Earlier this month the Throughcare service was suspended and the prison officers on secondment to the scheme were sent back to their former roles.
The growing prison population and its increasingly complex needs means Throughcare officers are now required in prisons again.
The scheme will relaunch when it makes “operational sense”, the SPS said.
BBC Scotland has learned the service stopped taking new referrals from 5 July, but those who were already taking part of the initiative would continue to be supported for the remainder of the 10-week period.
The suspension will take full effect from 13 September.
Throughcare prison support scheme ‘cuts reoffending’
The scheme - which was rolled out across most Scottish prisons in 2015 - paired prisoners up with a Throughcare support officer (TSO) who helped them make arrangements for housing, medical provision and benefits. The TSOs would then continue to give guidance to those released from custody.
Forty-one TSOs and three Throughcare managers will return to working within prisons over the summer.
About 25% of short-term prisoners had engaged with the Throughcare service. Others were served by partner agencies.
Alternative arrangements with partner agencies are being made to support prisoners to be reintegrated when they leave.
The Wise Group run a mentoring service similar to Throughcare, and the charity are currently supporting about 700 offenders, most of them in the west of Scotland.
Fewer than 10% of those they work with go on to reoffend within a year.

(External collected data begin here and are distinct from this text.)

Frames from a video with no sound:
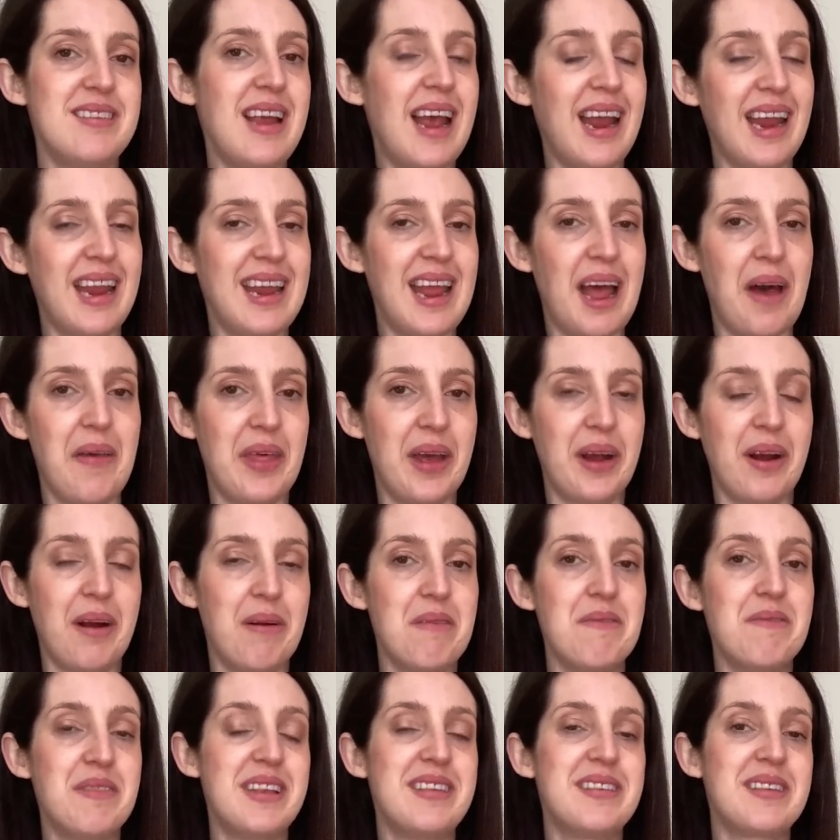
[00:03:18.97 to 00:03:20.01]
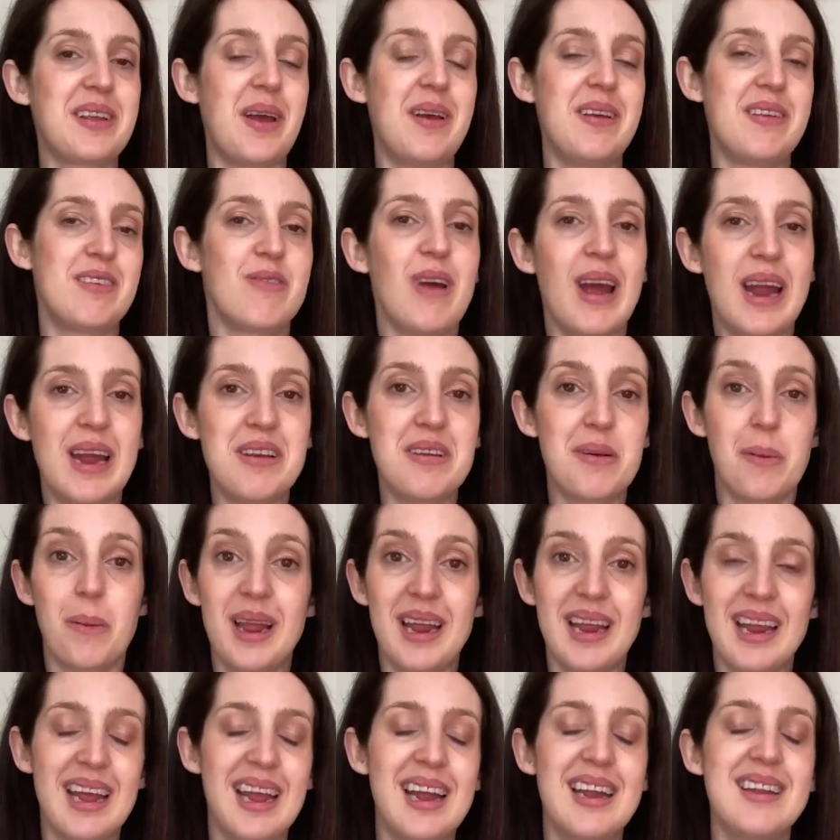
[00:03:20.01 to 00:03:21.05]
checking out their current viscose range. I'll
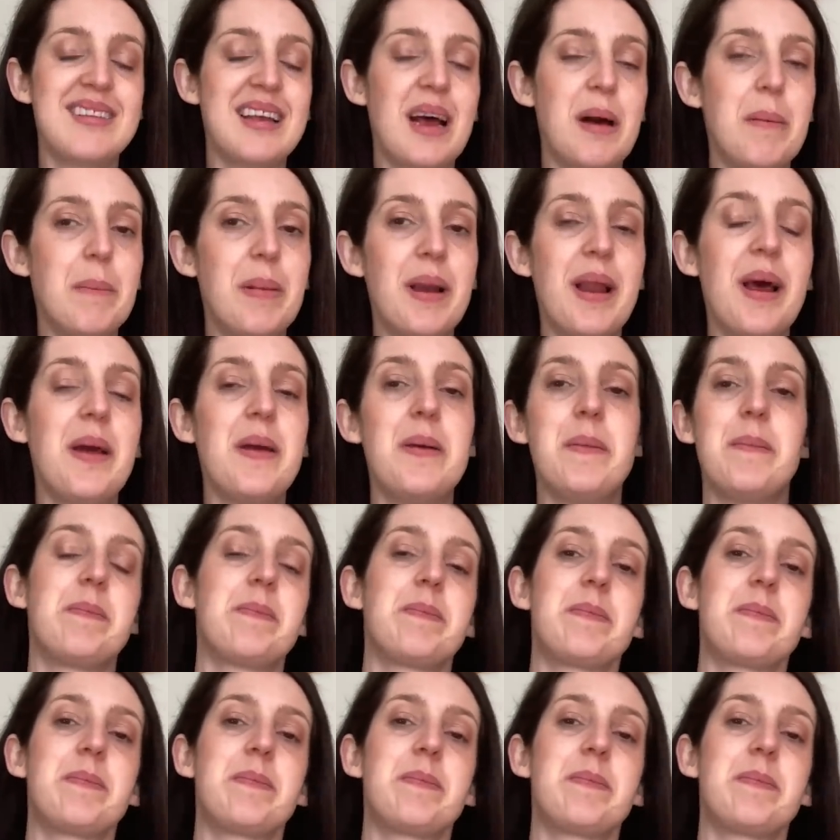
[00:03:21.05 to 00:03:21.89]
link it down below.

Malcolm is currently using their service. He was released from prison for the second time two weeks ago, and is currently sofa surfing and hoping to return to work.

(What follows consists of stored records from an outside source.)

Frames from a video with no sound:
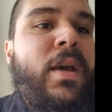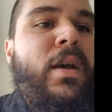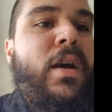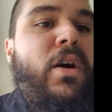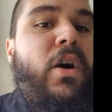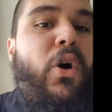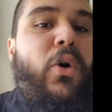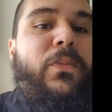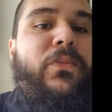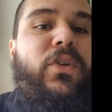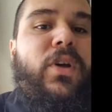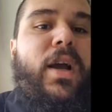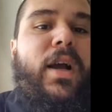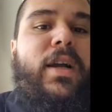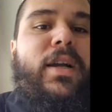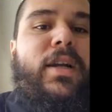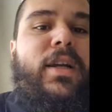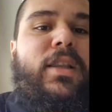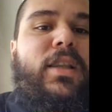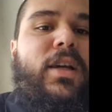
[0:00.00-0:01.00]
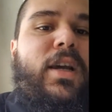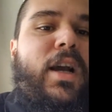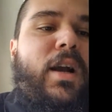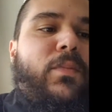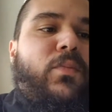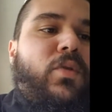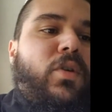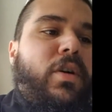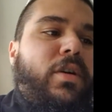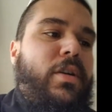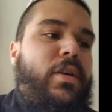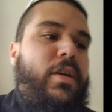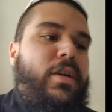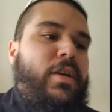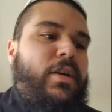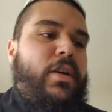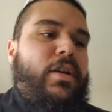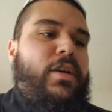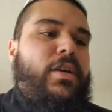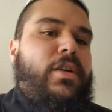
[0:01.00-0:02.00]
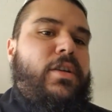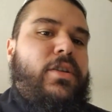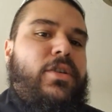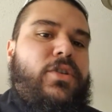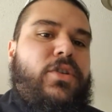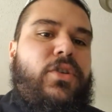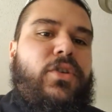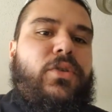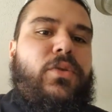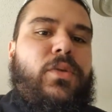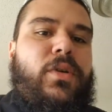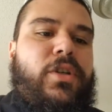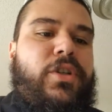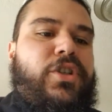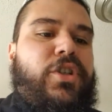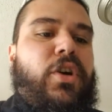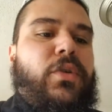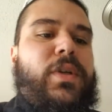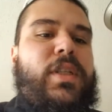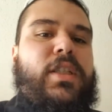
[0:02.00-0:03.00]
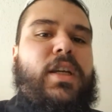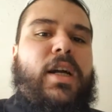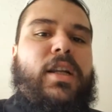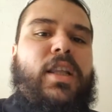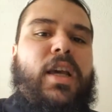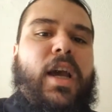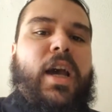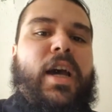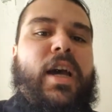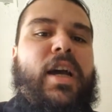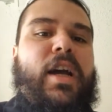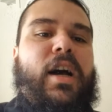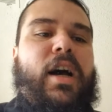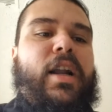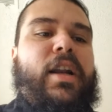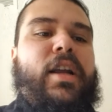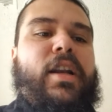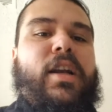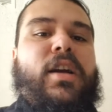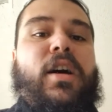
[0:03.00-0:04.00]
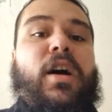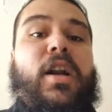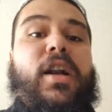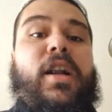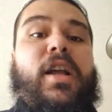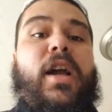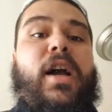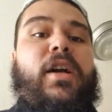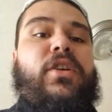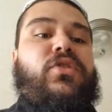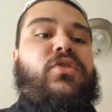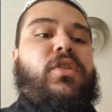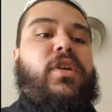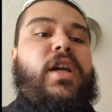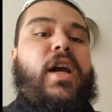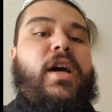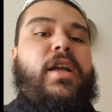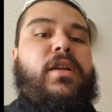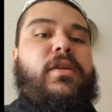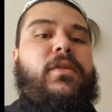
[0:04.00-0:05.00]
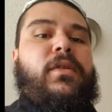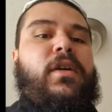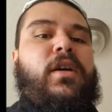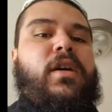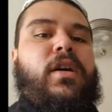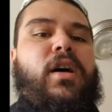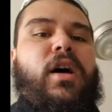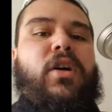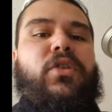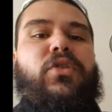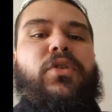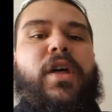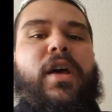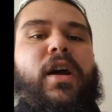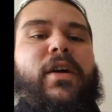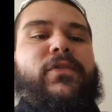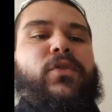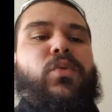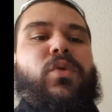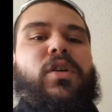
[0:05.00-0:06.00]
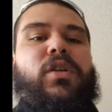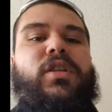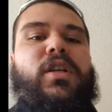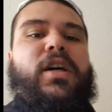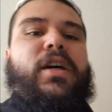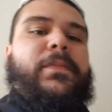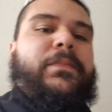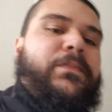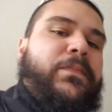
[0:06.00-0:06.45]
Hopefully I can get the camera to show inside the egg. I didn't cut any extra yet. I'll do that after work today.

He told BBC Scotland News: “If you get out with nothing to get out to, a lot of people just fall between the cracks without having somebody to… give them a bit of encouragement. It’s very easy to start re-offending when you get out and you’ve got no one to turn to and no one to give you a bit of guidance.”
“If you cant get out and help yourself find a job it’s easy to go back to doing what you were doing before and that’s what initially put you in prison.”
Justice Secretary Humza Yousaf said it was a decision for the prison service, but urged: “We cannot continue with an increasing prison population.It puts real strain on our prison service. I understand the reason why SPS has taken those Throughcare support officers and put them back on to frontline duties - because we have a prison population that is the highest in western Europe. That is not an acceptable position. It’s disappointing that this decision has had to be made but I completely understand why SPS would have to make that decision. It’s not an easy environment to be working in.”
He added that the safety of prisons was “paramount”.
Urgent policy change needed
Tom Halpin, chief executive of Sacro, said the suspension was “really disappointing”.
He continued: “This is a really important service that works alongside third sector partners… to deliver mentoring services to people leaving prison. These are really vulnerable people… the success of these services have been very well evaluated and the positives outcomes are fully understood. I do hope it is a suspension and that one day it will be reinvigorated because we need to look at support for people leaving prison - this is the crux of stopping people going into prison in the first place.”
A spokeswoman for the Howard League Scotland said the decision to suspend Throughcare highlighted that the prison service “is being forced to concentrate on internal day to day operational issues at the expense of managing the effective transition of prisoners back into their local communities”.
She added that the current incarceration rates were “unsustainable”, and that they “signal an urgent need for significant policy change”.